Does anyone else feel this way, or is it just me? Of course I’m sad that my junior year is ending (I never want to graduate, go away real world!) but, in a few short week’s we’ll finally get to relax and appreciate the fruits of all our hard labor these past 4 months, and I honestly can’t wait!

Every time I come home from school my puppy Buster takes a nap on my suitcase.

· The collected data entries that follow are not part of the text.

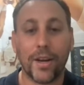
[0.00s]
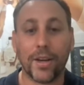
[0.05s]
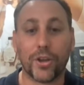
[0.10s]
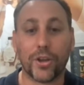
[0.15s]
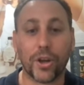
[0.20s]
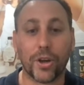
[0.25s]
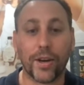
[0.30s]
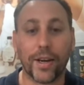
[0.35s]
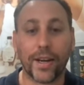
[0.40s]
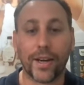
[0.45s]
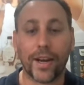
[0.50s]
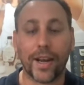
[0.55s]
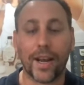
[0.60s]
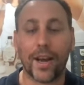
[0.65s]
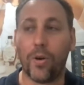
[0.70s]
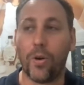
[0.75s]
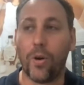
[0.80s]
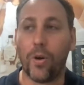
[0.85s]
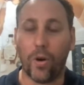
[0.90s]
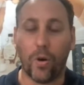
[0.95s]
during
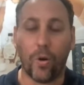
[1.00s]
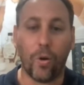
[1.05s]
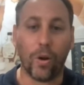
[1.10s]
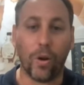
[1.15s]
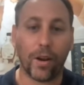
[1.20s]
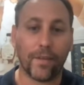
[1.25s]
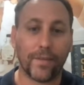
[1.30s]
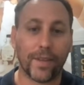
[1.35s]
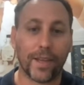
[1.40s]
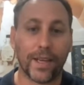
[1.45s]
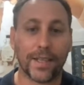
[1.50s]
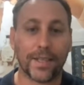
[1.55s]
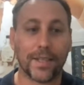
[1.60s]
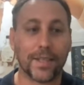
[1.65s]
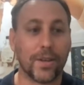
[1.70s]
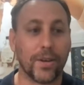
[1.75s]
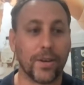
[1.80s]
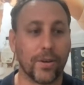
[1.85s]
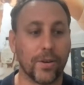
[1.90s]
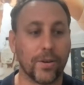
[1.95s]
all of this,
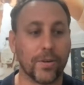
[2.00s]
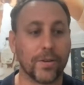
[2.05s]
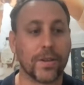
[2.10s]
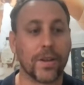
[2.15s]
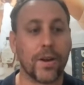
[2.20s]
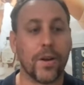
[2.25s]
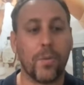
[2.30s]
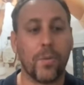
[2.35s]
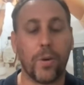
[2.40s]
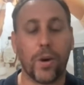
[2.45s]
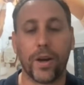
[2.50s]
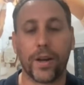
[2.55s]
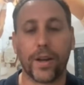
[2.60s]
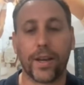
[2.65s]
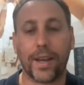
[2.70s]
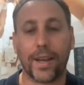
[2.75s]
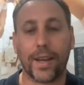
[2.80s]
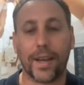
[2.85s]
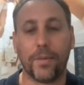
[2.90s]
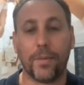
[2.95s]
you're also
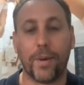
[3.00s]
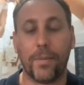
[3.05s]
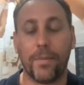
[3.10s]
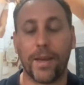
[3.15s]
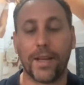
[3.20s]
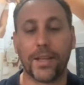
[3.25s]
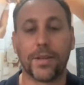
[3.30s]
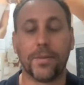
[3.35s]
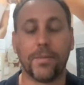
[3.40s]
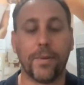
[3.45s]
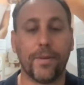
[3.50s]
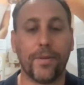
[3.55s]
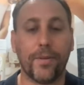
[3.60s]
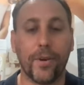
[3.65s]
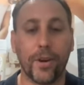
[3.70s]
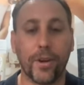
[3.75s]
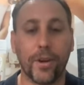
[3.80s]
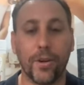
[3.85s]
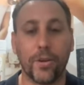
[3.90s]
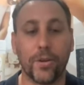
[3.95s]
working, and we mentioned before,
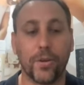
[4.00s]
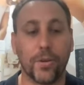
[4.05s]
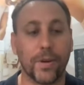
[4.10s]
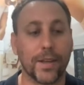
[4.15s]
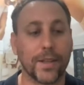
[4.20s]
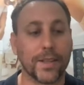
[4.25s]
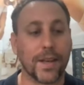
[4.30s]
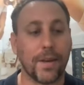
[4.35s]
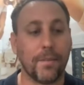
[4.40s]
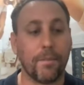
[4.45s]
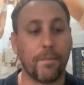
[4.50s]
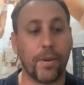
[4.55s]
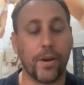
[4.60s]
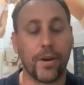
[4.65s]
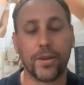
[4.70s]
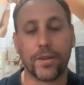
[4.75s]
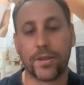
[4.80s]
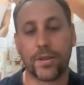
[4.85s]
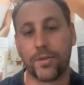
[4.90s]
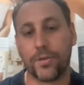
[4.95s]
you're doing some
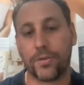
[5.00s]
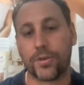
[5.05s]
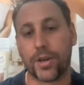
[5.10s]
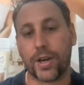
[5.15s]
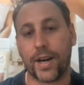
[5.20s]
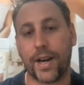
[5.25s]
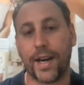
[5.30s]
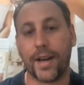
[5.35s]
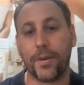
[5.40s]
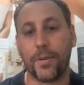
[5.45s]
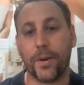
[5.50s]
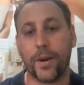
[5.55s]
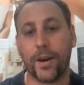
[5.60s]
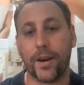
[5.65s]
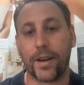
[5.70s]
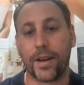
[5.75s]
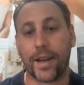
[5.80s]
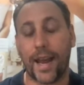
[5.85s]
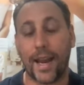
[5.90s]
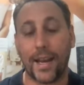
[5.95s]
personal training
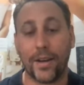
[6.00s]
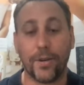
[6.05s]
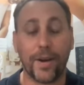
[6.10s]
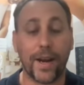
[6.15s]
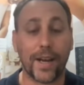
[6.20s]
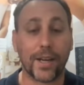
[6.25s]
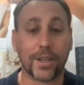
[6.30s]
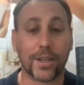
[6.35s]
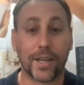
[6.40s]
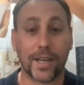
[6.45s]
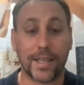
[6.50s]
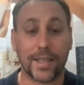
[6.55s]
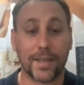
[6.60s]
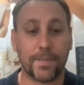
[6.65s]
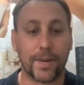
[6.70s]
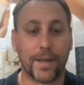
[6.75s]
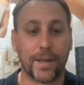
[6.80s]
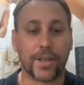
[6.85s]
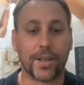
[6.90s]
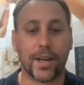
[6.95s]
work, and you actually
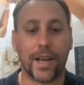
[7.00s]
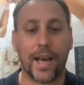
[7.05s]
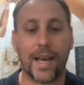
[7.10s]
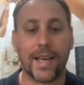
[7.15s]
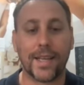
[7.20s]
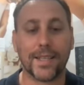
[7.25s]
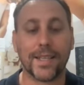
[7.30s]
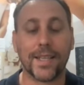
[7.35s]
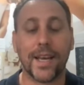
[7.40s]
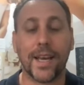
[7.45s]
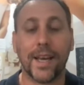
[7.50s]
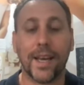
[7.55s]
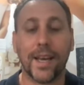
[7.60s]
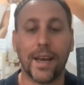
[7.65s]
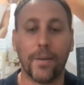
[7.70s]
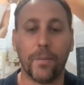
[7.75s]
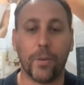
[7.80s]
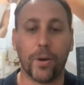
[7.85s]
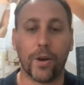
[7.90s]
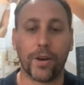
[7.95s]
specialize
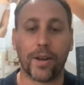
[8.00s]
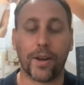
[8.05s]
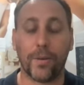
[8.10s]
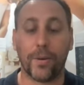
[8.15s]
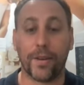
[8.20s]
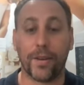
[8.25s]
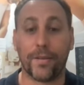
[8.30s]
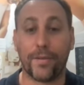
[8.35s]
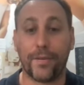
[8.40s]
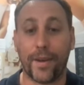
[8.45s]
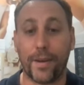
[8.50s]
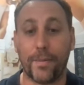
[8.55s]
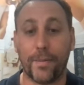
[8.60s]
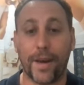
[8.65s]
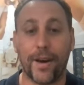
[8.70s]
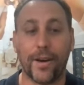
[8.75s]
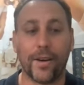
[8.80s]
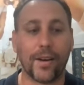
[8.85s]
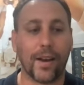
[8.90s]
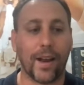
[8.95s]
in working with
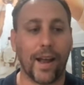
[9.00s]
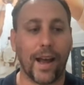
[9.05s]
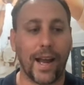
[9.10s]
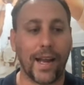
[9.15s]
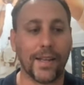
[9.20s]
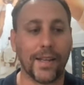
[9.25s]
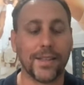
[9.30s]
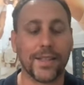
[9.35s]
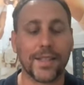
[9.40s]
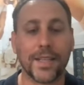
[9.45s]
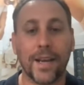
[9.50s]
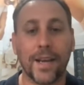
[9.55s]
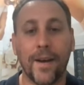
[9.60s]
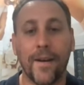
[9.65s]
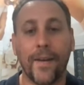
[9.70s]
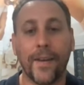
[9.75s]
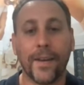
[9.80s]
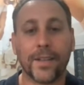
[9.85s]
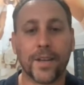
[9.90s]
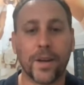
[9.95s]
female clients.
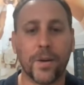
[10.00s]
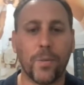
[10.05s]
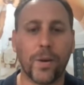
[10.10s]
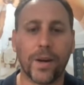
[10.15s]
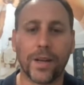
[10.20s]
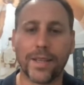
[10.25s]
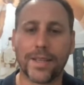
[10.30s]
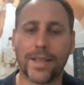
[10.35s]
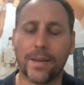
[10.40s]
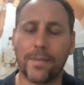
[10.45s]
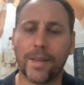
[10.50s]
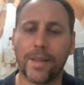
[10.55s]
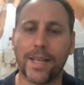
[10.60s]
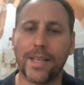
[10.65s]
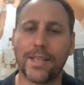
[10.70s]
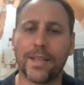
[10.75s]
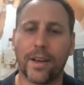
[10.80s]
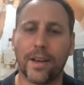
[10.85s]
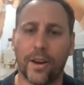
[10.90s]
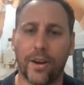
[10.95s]
So what are some of
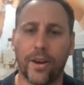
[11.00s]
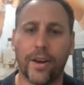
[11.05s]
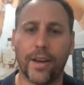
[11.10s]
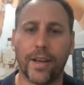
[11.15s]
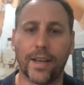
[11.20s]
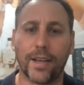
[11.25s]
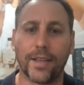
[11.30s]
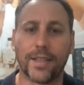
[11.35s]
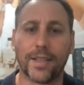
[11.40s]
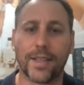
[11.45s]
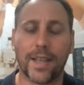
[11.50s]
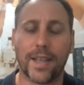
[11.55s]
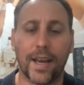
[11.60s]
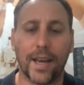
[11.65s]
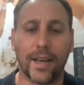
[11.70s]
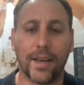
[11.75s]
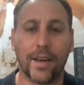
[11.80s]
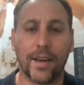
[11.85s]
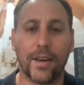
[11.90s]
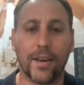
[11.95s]
these learnings
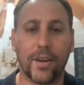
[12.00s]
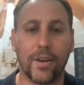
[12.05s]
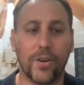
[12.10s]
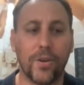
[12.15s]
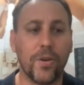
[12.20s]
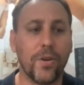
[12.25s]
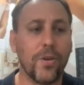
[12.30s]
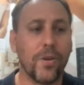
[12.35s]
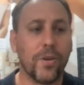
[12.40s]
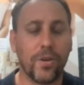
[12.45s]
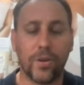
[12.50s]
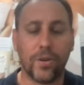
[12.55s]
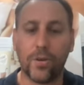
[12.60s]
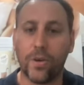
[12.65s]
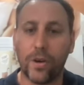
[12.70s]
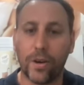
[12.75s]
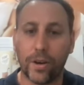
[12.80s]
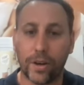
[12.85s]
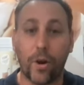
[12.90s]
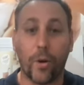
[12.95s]
that
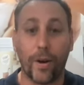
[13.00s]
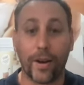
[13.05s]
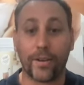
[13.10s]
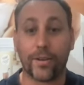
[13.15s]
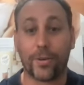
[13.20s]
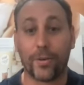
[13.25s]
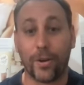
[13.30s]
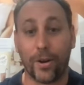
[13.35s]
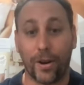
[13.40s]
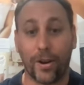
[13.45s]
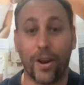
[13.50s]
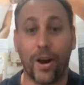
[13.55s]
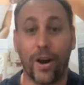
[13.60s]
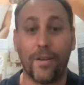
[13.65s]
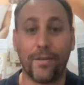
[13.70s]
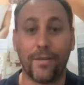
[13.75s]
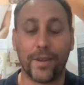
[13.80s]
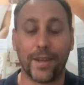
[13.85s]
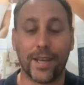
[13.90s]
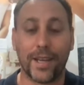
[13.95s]
you're going through a
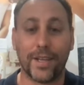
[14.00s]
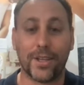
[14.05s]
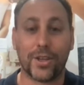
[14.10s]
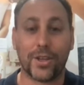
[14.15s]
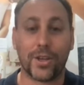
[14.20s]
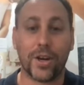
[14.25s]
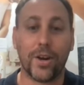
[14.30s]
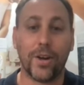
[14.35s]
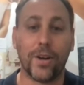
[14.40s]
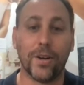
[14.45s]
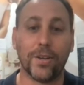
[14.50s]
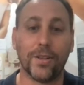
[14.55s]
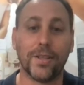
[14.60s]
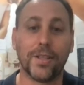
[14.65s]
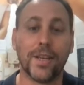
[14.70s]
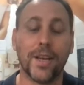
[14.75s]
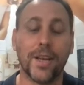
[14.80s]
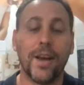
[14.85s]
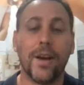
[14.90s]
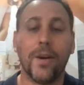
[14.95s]
lot for these
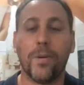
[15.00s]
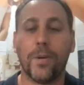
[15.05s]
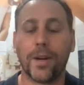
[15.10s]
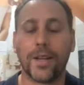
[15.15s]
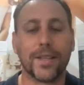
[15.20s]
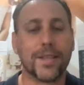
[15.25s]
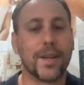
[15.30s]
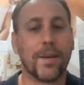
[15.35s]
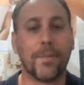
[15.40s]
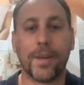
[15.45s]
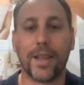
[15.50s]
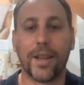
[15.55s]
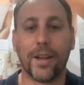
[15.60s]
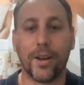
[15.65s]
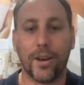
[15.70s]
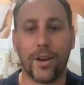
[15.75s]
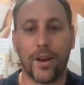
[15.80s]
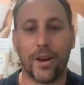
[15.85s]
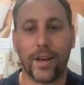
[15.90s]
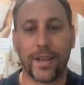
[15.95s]
shows? What are some of the
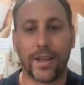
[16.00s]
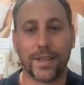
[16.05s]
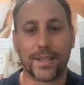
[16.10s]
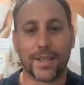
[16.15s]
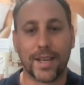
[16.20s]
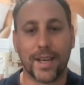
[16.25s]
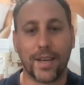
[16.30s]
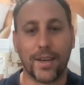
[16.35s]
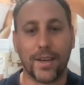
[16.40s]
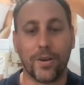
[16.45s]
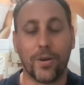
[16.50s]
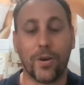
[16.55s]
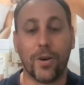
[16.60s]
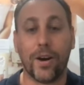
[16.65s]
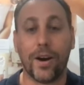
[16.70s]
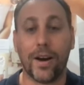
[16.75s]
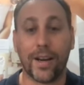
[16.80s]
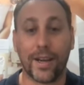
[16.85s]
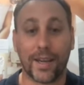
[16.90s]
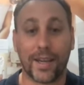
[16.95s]
learnings that
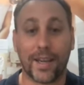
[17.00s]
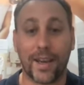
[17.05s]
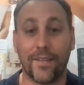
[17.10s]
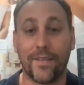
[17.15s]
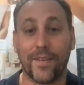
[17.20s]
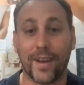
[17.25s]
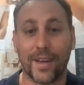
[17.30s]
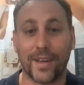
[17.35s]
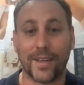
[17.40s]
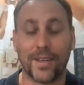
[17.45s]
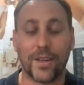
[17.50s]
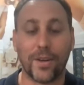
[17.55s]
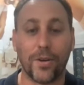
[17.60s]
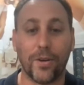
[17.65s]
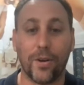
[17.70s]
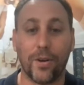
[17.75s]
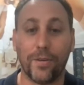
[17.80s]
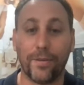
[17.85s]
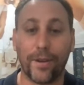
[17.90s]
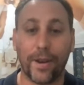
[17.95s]
you're giving to
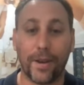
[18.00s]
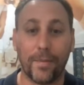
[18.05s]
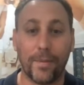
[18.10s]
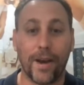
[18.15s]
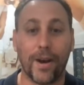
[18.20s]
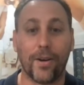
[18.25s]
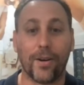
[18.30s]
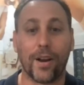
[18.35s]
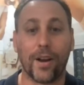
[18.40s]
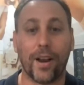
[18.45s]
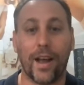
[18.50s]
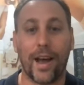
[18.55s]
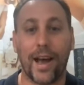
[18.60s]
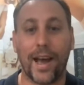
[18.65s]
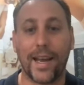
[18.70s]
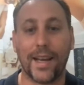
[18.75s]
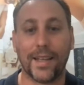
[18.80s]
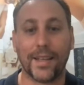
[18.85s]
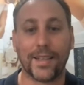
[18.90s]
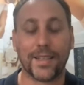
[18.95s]
your female
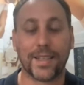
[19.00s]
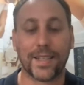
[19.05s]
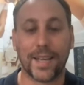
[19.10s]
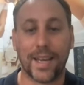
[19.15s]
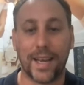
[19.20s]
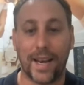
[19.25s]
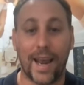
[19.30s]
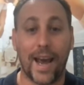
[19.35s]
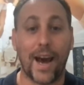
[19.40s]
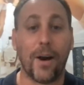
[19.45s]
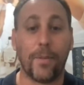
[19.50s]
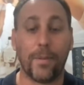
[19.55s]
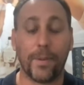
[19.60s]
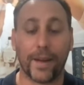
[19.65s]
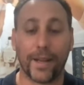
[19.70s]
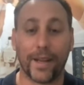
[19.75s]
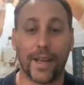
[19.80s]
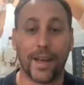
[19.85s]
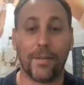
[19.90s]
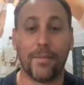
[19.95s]
clients and helping
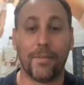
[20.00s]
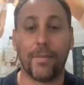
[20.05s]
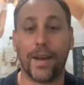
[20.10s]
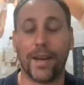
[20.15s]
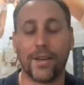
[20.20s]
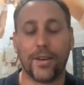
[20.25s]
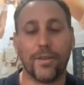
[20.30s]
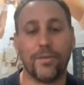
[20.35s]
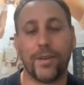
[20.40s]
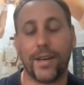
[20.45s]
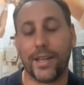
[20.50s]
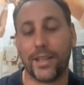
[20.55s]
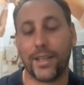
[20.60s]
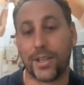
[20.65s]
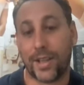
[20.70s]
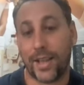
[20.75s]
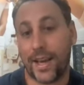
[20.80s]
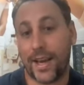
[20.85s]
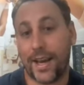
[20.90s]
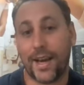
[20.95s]
them reach
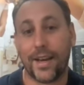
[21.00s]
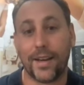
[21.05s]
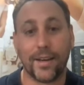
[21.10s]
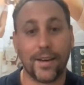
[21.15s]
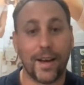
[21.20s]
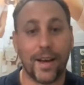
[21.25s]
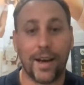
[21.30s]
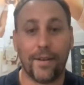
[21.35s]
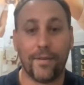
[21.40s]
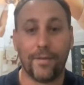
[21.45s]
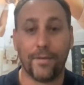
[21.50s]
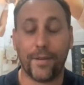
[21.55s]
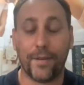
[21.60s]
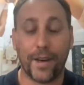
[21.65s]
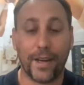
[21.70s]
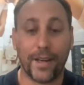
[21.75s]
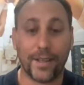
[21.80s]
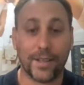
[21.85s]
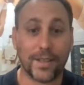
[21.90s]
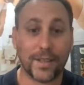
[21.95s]
their
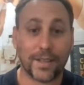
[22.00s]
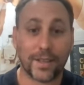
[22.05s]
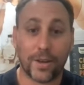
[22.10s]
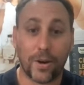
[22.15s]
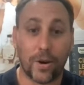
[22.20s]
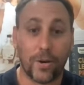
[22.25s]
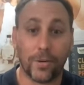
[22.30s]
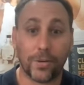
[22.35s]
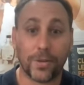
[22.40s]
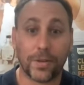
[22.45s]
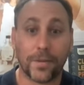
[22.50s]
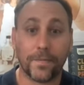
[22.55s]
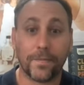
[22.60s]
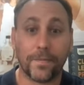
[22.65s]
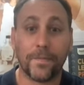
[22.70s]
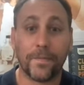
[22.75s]
fitness goals?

To put it bluntly, being a student in Writing 200 made me happy to be a writer. It reminded me why I love it, and really how fulfilling it can be when you work with that title instead of against it. I’ve been so inspired by our writing assignments (e.g., I learned so much about how my life has shaped my writing from our first “Why I Write” essay) and by the people we’ve met in the “How I Write” meetings. I’m actually sort of looking forward to completing my E-Portfolio now that I have a better understanding of myself as a writer (although I know that by next weekend I’ll seriously be biting my tongue for having said such a blasphemous thing). One of my friends – who is a History major – actually looks forward to his final exams, because in his words “they put together everything we’ve learned over the semester and make us think about it in different ways. How cool!” Yeah, my eyes are rolling too. But now, in a way I see his point. Our E-Portfolio is a way to think about all of the ways we’ve studied writing and put ourselves to the test to aptly and creatively show what we know about our writing and present that knowledge effectively.

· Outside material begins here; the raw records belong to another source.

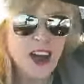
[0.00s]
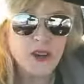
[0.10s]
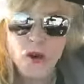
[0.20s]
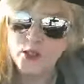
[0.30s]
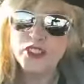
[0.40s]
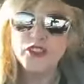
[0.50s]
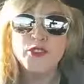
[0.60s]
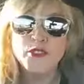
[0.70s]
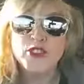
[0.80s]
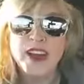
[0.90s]
who owns a
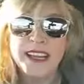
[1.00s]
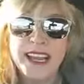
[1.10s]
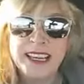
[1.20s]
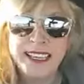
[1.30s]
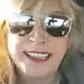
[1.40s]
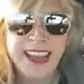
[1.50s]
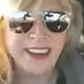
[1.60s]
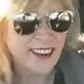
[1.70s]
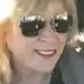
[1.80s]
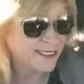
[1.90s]
food truck in Atlanta.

I think that with all of my exams, papers, projects, presentations, etc. etc. etc. things coming up as the semester closes, I’ll have to remind myself (as everyone should!) to stay calm. We’re in college! Let’s have a little fun while we’re still here. It’s not everyday that we get to be in classes as cool as Writing 200.

– Allie

The Turnip Princess

A few weeks ago during one of our big group discussions, Shelley brought up a fascinating new discovery of fairytales (500, to be exact) that have just been unearthed after 150 years by historian Franz Xaver von Schönwerth in Germany. I had heard of the news before, but I couldn’t for the life of me find the exact article I had read when I learned about it. But guess where I found it?

…Ashton Kutcher’s twitter. Thanks, man!

Anyway, I reread the article last night and read one of the fairytales in Von Schönwerth’s collection (which interestingly enough is called “Scarab Beetle” because scarabs bury their eggs — their most valuable possessions — just as fairytales hold ancient wisdom and knowledge, the “most valuable treasure known to man”). The fairytale I read is called “The Turnip Princess,” which tells the story of a young prince who meets a cursed witch who tells him how to meet the beautiful wife of his future (…by hiding a nail underneath a turnip). If you read this short fairytale, you might notice some of the same things I did the first time around: the translation seems a bit… off. I’m no expert in German (auf wiedersehen!) but I can still tell when reading the English translation that this fairytale was definitely not meant to be told in English. For example, several word choices and the sentence structure seem very awkward, particularly when read out loud.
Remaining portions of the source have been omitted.